Accoltellamento via Tommaseo: la Polizia ha arrestato un venticinquenne egiziano per tentato omicidio. La vittima, colpita all’addome e al fianco davanti alle Cucine Popolari, è stata operata. Un secondo giovane è stato denunciato; le indagini sono coordinate dalla Procura della Repubblica di Padova.
Accoltellamento via Tommaseo, arrestato un venticinquenne
Un giovane egiziano di 25 anni, richiedente protezione internazionale, è stato arrestato dalla Polizia di Stato con l’accusa di tentato omicidio. L’episodio è avvenuto davanti alle Cucine Popolari, nell’area di via Tommaseo a Padova.
Secondo il comunicato della Questura di Padova, la vittima è un connazionale colpito con più fendenti all’addome e al fianco.
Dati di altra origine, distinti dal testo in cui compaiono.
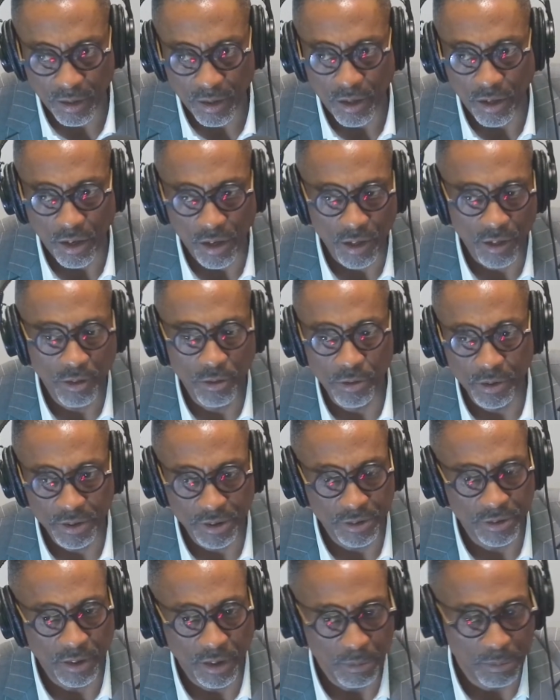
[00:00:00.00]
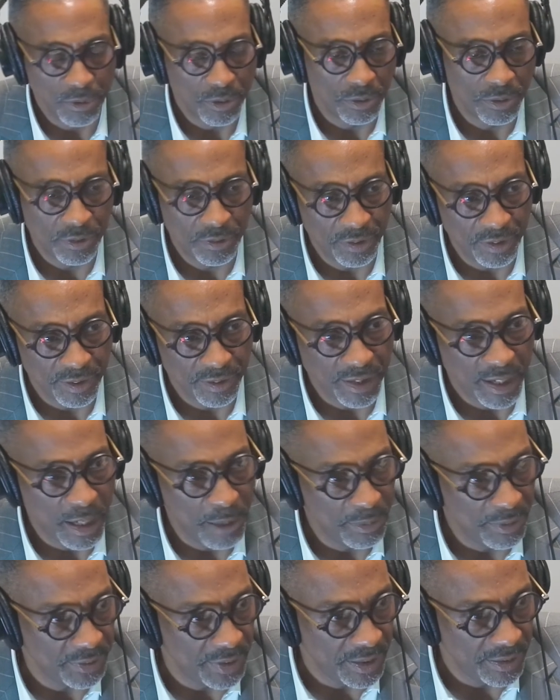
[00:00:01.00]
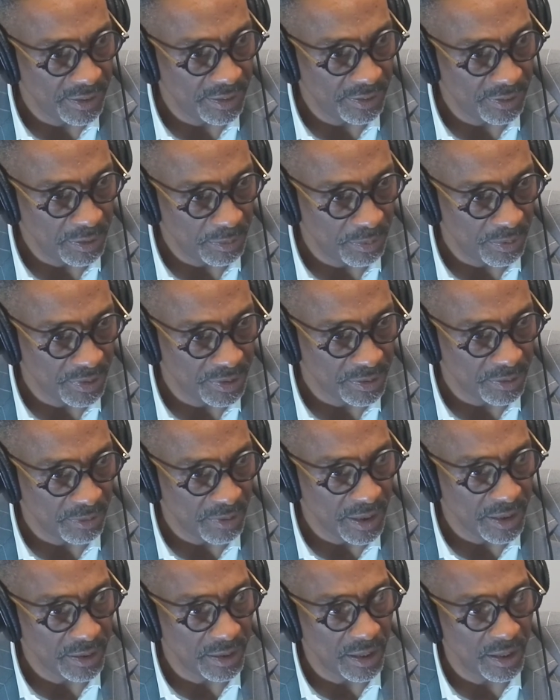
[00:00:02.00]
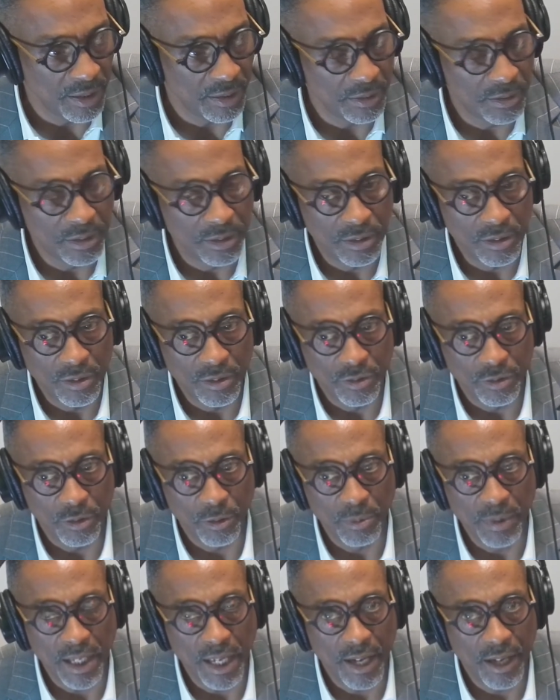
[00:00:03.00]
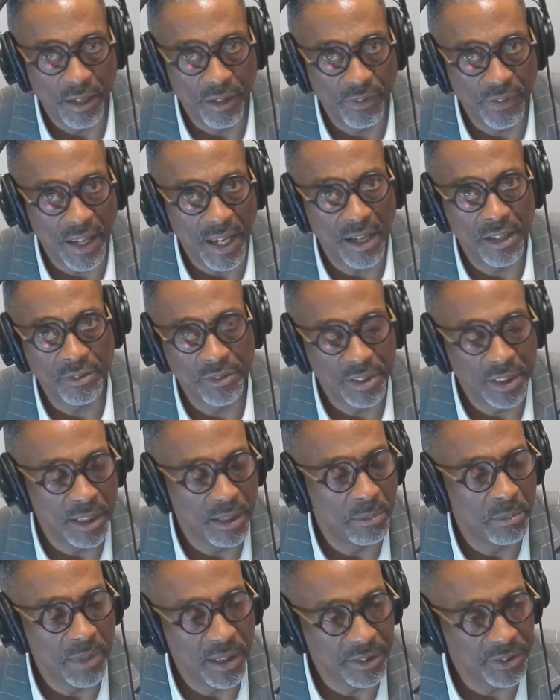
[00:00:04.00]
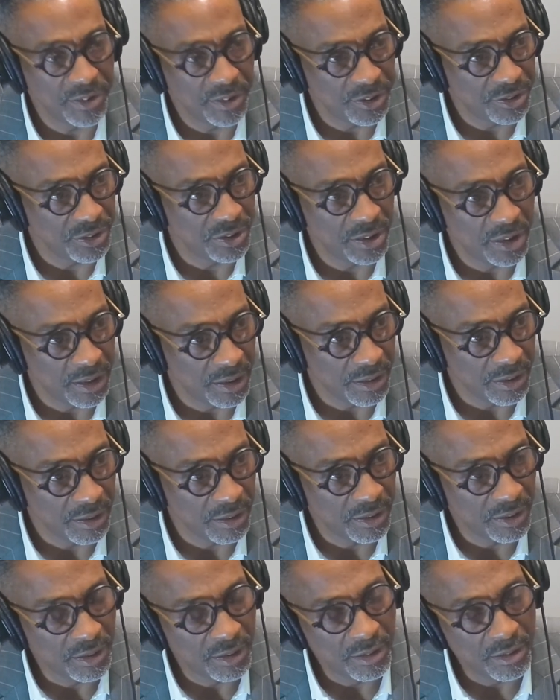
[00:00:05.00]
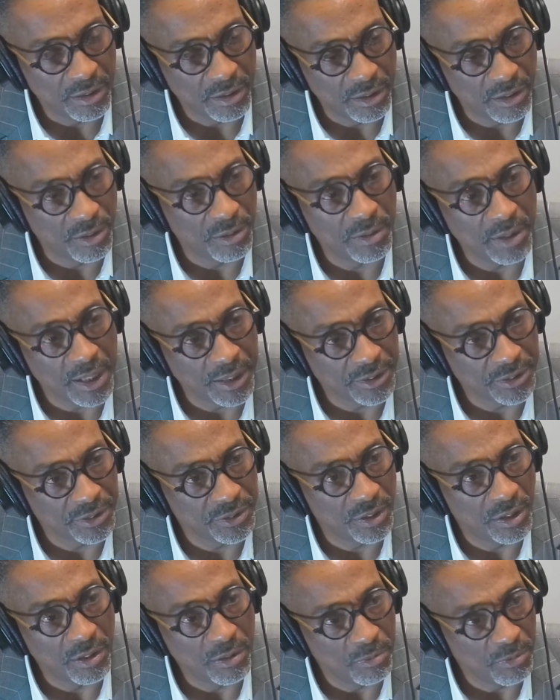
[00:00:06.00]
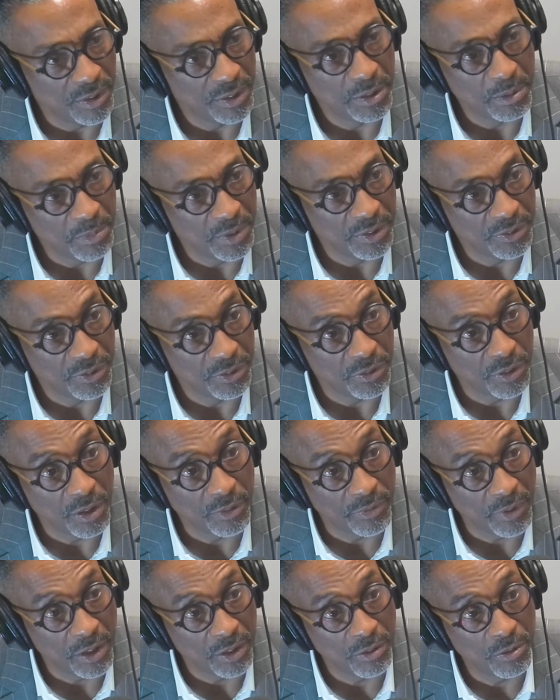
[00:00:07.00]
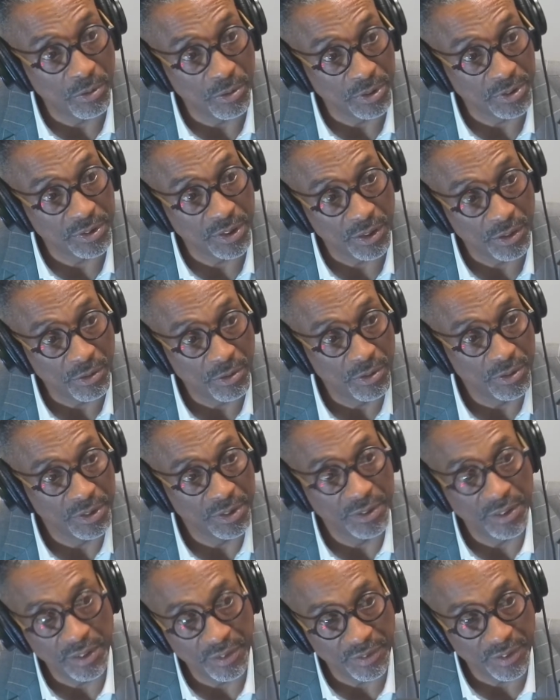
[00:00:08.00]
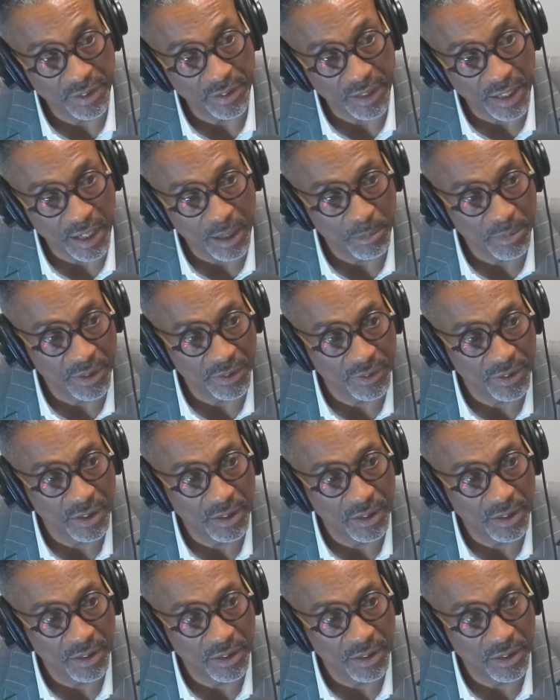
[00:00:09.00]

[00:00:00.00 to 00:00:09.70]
Our course is uploaded to the tablets at DC Prison right now. So we had a thousand inmates this year learn how to start and run the business off our course that are on the DC tablets.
Il ferito è stato trasportato in ospedale e sottoposto a un intervento chirurgico.
La prima ricostruzione diffusa dalla Polizia attribuisce l’aggressione a un confronto tra connazionali. Le cause precise e la sequenza degli eventi restano però oggetto degli accertamenti degli investigatori. Non sono stati comunicati ulteriori dettagli sulle condizioni successive della persona ricoverata.
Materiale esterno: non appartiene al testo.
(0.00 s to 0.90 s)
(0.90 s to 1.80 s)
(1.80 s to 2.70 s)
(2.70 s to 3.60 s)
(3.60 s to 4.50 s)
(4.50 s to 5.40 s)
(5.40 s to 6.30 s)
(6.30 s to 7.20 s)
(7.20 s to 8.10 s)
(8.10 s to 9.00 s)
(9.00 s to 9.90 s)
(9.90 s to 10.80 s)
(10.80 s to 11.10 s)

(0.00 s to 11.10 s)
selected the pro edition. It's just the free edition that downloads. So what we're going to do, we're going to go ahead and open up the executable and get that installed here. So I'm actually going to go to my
Le indagini e il secondo giovane denunciato
Gli investigatori hanno ricostruito l’accaduto e individuato il venticinquenne, nei cui confronti è scattato l’arresto. Un secondo cittadino egiziano di 27 anni, anch’egli richiedente protezione internazionale, è stato rintracciato e denunciato in stato di libertà per la stessa ipotesi di reato.
Il provvedimento restrittivo sarà sottoposto ai controlli previsti dalla legge. La posizione delle persone coinvolte dovrà essere valutata dall’autorità giudiziaria. Le contestazioni riportate sono accuse e valgono nel rispetto della presunzione di innocenza fino a un eventuale accertamento definitivo.
L’area della stazione resta sotto osservazione
Via Tommaseo e il quadrante vicino alla stazione sono da tempo interessati da servizi di controllo e interventi delle forze dell’ordine. Nei giorni scorsi erano stati eseguiti anche due arresti per spaccio nell’area della stazione, episodio distinto dall’aggressione ora contestata.
Le Cucine Popolari rappresentano un presidio sociale molto conosciuto in città. La collocazione dell’episodio davanti alla struttura non implica alcun coinvolgimento dell’organizzazione nelle condotte contestate, che la ricostruzione riferisce alle singole persone indagate.
Il nuovo caso riporta l’attenzione sulla sicurezza attorno a uno dei principali assi di passaggio della città, frequentato ogni giorno da pendolari, residenti e persone che si rivolgono ai servizi solidali. L’attività investigativa prosegue sotto il coordinamento della Procura della Repubblica di Padova.